– Ты, Маша, смотри, заходи к нам, почаще заходи, и матери скажи, чтоб заходила, – вымолвила Прасковья, увлекая девушку в дальний угол, как будто все сказанное ею и то, что впереди предстояло, требовало величайшей тайны, – она как последний раз к нам приходила, Катерина-то, оченно сокрушалась насчет пряжи, – подхватила хозяйка Андрея, – так скажи ей, касатушка, льном, скажи, теперь раздобылись… Пущай придет, возьмет. Ну, вот также, коли потребуется донец и веретена – у нас все это есть; скажи либо сама зайди; либо ее пришли, касатушка… Дело наше такое соседское, в чем я ей послужу, в чем она мне.

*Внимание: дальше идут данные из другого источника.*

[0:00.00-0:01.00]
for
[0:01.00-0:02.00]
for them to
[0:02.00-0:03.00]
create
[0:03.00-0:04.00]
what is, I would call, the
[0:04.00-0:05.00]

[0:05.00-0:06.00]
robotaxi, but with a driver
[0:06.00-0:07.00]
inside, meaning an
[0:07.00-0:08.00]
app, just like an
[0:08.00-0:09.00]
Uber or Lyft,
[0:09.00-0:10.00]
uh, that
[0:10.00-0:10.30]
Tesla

– Спасибо, тетушка Прасковья, век, кажись, должны мы тебя помнить, – вымолвила Маша, стирая ладонью слезы.
– Так-то, родная! Ну, господь с тобою! Смотри же, скажи обо всем матери-то… Да сама-то, смотри, заходи к нам.
Прасковья и ребятишки проводили Машу за околицу; тут они простились еще раз, наказали девушке заглядывать к ним почаще и оставили ее одну на дороге к степной мазанке.

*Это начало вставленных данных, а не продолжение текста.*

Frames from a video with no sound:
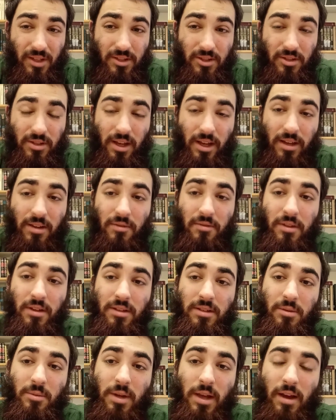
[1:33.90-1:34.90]
negative
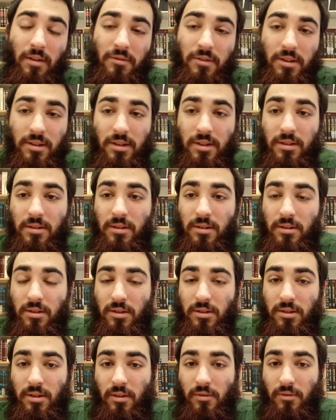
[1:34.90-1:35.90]
things that we have to distance
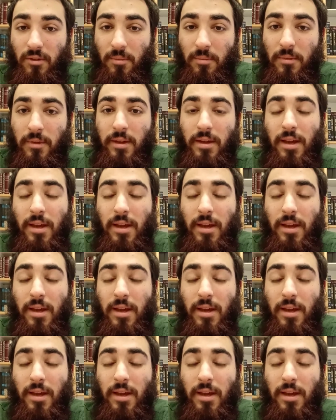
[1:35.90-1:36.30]
ourselves from,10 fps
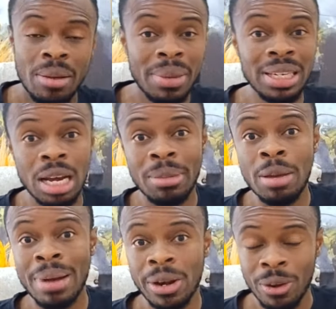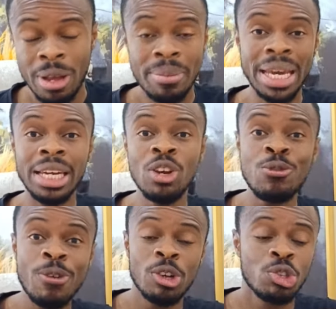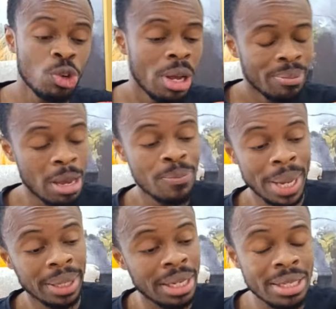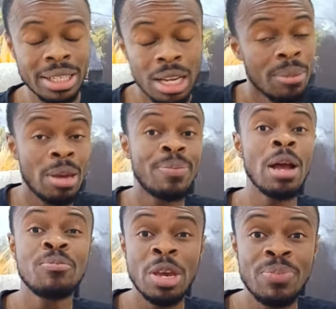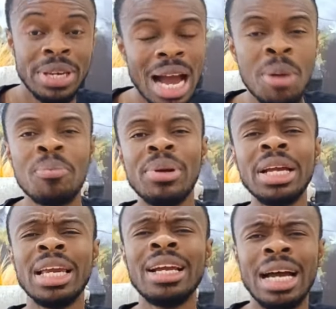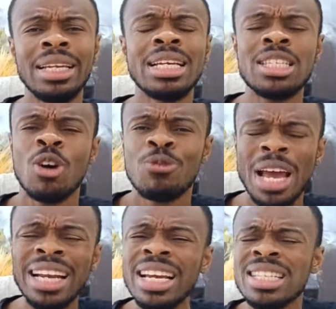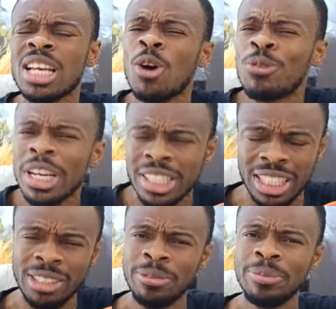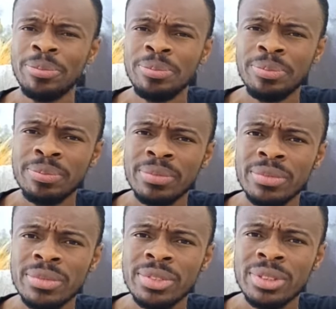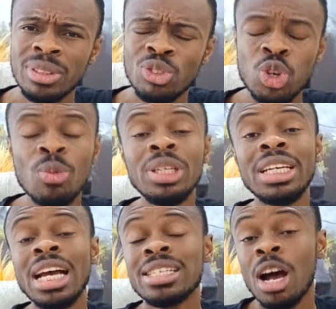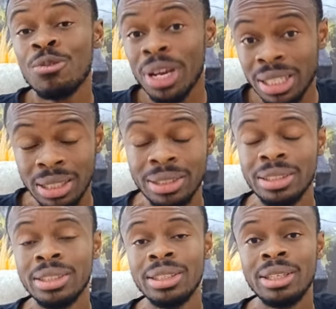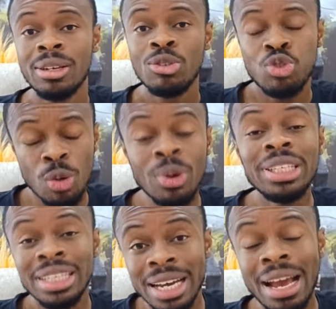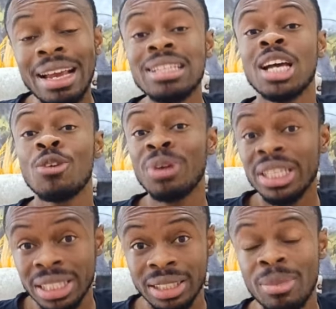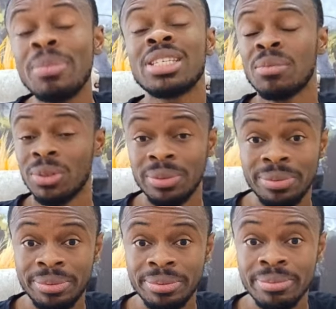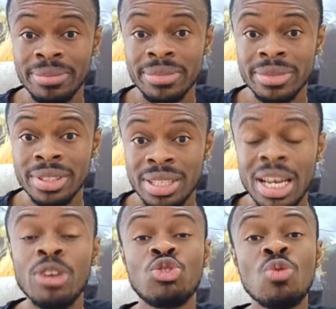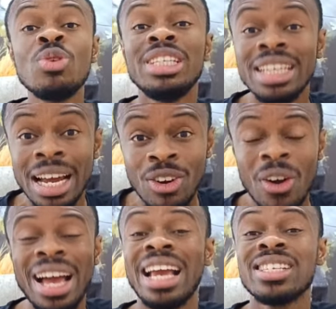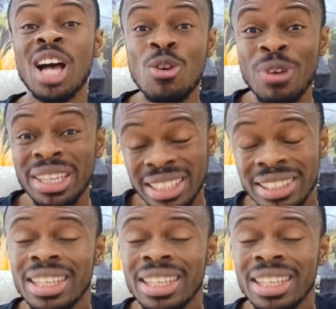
me dear me bano, me a new force, me pen DC, me pen PP, I'm bringing Ghanaian salvation. Trumudia salvation. Trumudia a salvation, maybe some. Say Trumudia no a salvation.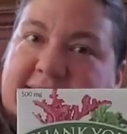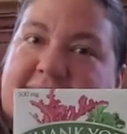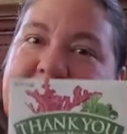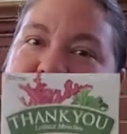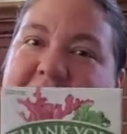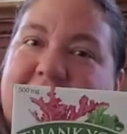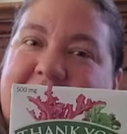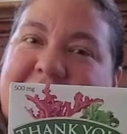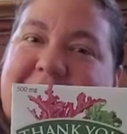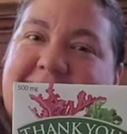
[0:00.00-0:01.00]
I never,
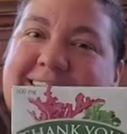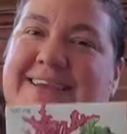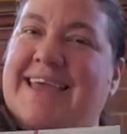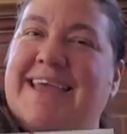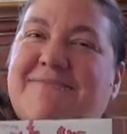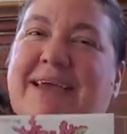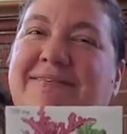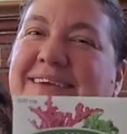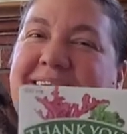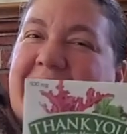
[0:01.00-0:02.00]

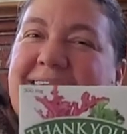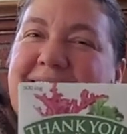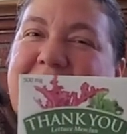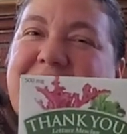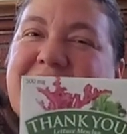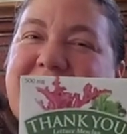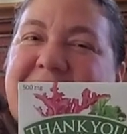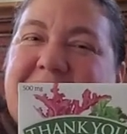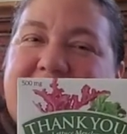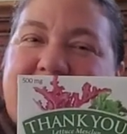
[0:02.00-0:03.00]
I'm sure
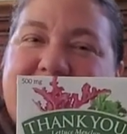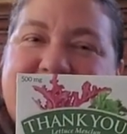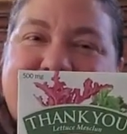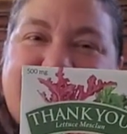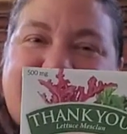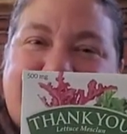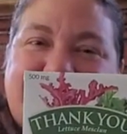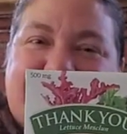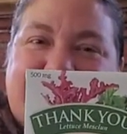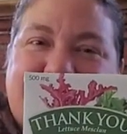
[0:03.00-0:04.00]
there are others that they
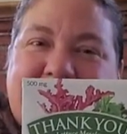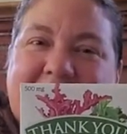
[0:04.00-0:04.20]
send.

Вечер был чудесный, один из тех ясных, блестящих вечеров, которые являются в исходе осени перед порою дождей и ненастья. Куда ни обращаешь взор, всюду как будто встречаешь быстро удаляющийся образ лета, которое время от времени оборачивается назад и бросает прощальную, меланхолически-задумчивую улыбку. Воздух, освеженный холодными утренниками и зорями, освобожденный от земных испарений первыми легкими морозцами, получает остроту и звонкость и живительно возбуждает нервы; небо уходит как будто выше в глубину и не омрачается ни одной тучкой; побледневшее солнце светит как-то боком, но косвенные, похолодевшие лучи его сообщают всем предметам необыкновенный блеск и яркость, особенно по вечерам, когда лучи делаются еще наклоннее; деревья с пожелтевшими листьями стоят от маковки до корня все золотые, как в сказках; бледножелтое жнивье принимает янтарный отлив; поля и степь охватываются пурпуром и темною, густою лазурью. Кровли отдаленных избушек, черные, сухие ветви дубов, опустелые скворечницы и колодезные шесты четкими линиями обозначаются теперь в чистом небе, как бы проникнутом зеленоватою сквозниною. Яркость красок заменяет теперь звуки, заменяет оживление и деятельность природы. Большая часть птиц уже улетела; по дорогам между полями не раздается скрипа телег, тяжело навьюченных снопами; к нему не присоединяются ни ржание жеребенка, ни голоса и песни возвращающихся жниц и косарей. Земля как будто кончила свое дело, отдала посильные дары свои человеку и отдыхает. Тишина на земле и в небе ничем не нарушается; изредка в ясной глубине небесного свода покажется линия чуть видных, двигающихся к югу точек, журавлиный крик разнесется далеко в звонком воздухе, в ответ ему из ближайшей деревушки раздадутся радостные детские восклицания, и снова оживленная на миг окрестность погружается в сонливое, задумчивое молчание. Но Маша оставалась совершенно равнодушною к чудному вечеру, который обнимал степь; она ни разу не взглянула на ясное небо, ни разу не обернулась, чтобы полюбоваться солнечным закатом: она охотно променяла бы теперь всю прелесть природы на меру картофеля, на куль муки, в которых так крепко нуждалось ее семейство.